:: Records supplied

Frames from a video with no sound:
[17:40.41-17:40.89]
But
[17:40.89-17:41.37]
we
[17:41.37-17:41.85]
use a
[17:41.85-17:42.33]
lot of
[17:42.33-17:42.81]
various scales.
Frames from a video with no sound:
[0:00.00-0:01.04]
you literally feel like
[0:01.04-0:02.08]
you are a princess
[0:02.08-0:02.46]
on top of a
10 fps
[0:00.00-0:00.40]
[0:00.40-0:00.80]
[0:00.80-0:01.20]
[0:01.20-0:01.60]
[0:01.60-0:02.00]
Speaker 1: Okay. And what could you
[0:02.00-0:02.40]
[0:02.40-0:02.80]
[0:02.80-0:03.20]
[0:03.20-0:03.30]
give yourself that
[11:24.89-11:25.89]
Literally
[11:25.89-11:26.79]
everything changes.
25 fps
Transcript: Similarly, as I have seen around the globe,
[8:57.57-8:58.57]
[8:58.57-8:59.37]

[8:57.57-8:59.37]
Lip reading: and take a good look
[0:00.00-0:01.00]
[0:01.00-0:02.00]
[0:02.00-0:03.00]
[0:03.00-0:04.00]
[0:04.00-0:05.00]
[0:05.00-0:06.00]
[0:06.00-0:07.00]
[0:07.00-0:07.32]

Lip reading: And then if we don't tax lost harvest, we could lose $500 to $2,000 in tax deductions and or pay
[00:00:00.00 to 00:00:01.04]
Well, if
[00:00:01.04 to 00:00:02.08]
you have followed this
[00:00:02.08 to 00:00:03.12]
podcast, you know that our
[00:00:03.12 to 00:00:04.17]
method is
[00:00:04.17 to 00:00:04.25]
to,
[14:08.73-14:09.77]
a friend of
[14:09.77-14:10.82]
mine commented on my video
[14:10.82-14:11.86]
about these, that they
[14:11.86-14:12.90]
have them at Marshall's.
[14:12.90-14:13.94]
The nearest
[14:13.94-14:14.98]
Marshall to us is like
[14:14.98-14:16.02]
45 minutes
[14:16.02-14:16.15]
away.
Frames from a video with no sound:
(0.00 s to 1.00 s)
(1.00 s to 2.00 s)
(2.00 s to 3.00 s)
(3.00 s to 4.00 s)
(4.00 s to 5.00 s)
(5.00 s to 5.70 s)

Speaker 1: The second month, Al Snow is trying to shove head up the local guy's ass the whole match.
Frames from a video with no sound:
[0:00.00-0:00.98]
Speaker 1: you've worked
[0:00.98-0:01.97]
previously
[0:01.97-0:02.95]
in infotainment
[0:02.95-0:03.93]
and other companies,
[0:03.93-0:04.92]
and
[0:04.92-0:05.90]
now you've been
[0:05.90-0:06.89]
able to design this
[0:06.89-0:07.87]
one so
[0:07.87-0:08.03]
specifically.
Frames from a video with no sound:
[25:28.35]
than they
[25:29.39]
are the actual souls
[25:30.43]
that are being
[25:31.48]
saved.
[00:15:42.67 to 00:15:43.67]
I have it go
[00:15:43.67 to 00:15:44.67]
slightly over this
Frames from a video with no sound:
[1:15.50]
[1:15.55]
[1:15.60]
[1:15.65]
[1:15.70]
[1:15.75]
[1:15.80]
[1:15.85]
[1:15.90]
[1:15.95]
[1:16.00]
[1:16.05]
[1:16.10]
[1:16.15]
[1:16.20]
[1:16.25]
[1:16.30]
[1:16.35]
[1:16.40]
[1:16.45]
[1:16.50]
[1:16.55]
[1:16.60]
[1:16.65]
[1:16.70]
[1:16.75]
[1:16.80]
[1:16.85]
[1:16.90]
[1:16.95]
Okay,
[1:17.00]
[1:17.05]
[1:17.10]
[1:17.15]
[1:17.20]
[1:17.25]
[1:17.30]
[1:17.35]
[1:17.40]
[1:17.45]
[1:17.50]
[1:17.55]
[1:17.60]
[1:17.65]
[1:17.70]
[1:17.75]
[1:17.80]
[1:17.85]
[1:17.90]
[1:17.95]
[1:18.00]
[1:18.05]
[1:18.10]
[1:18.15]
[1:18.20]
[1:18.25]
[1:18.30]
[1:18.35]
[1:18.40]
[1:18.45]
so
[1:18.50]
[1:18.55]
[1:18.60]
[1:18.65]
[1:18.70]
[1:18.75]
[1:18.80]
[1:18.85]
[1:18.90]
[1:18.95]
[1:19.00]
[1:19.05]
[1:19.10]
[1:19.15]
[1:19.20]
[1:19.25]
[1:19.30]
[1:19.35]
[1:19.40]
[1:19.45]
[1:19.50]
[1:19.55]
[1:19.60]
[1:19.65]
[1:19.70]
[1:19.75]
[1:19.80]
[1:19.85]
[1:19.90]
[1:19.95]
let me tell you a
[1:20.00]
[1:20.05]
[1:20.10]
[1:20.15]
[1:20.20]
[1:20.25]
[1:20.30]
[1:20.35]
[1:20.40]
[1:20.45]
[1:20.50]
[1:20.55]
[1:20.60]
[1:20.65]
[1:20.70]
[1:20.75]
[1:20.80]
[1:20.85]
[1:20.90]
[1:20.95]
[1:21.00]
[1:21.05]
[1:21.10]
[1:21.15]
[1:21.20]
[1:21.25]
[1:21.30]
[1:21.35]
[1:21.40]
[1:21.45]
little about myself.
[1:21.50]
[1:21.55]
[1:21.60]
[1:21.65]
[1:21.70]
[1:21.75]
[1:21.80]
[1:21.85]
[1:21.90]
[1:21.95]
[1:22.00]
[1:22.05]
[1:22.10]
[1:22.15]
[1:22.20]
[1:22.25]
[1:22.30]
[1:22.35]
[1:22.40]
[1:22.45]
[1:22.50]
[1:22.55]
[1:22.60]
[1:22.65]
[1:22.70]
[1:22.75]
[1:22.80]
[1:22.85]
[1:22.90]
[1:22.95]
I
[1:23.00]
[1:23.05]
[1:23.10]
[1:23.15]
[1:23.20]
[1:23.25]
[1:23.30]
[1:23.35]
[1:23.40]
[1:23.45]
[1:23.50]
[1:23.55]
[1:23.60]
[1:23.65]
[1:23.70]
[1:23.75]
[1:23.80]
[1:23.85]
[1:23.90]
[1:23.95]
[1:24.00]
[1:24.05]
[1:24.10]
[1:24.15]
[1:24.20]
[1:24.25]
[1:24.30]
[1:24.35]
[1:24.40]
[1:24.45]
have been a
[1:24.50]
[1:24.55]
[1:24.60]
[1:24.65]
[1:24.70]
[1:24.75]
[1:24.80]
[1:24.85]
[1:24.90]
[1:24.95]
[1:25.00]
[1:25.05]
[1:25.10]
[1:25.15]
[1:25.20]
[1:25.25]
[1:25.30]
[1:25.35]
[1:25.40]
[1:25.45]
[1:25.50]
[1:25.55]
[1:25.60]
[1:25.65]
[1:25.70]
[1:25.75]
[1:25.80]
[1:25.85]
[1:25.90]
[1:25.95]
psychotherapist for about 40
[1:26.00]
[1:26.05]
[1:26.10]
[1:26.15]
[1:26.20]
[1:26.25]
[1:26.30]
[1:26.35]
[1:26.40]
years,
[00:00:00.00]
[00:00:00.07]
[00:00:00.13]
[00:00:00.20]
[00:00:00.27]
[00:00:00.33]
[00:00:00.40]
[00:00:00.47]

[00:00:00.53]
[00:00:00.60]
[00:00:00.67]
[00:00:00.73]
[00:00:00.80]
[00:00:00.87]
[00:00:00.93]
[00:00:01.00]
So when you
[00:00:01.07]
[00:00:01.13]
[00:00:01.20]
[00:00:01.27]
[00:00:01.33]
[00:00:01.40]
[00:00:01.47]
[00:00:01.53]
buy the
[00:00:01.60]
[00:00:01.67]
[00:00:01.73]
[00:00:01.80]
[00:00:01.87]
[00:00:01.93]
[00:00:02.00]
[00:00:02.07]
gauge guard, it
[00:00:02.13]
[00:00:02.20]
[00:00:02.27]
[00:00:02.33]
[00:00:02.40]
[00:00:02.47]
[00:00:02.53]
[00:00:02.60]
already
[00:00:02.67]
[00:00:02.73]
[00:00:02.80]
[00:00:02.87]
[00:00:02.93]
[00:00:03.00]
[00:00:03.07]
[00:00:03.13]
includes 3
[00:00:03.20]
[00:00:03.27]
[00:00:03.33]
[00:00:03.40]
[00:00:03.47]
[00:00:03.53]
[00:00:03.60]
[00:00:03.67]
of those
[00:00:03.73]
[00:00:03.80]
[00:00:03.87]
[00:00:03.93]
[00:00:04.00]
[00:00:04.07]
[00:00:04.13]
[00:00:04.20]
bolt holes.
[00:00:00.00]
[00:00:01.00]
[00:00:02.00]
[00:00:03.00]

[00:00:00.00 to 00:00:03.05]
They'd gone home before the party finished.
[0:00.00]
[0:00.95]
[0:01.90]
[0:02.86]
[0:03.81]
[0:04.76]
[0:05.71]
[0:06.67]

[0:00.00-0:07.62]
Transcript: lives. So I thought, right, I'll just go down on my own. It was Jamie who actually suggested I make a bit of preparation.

::::

# What is being asked
Taking the entries above, print exactly the lines starting at the line with "[14:10.82-14:11.86]" and ending at the line with "(0.00 s to 1.00 s)", both included.

# Response
[14:10.82-14:11.86]
about these, that they
[14:11.86-14:12.90]
have them at Marshall's.
[14:12.90-14:13.94]
The nearest
[14:13.94-14:14.98]
Marshall to us is like
[14:14.98-14:16.02]
45 minutes
[14:16.02-14:16.15]
away.
Frames from a video with no sound:
(0.00 s to 1.00 s)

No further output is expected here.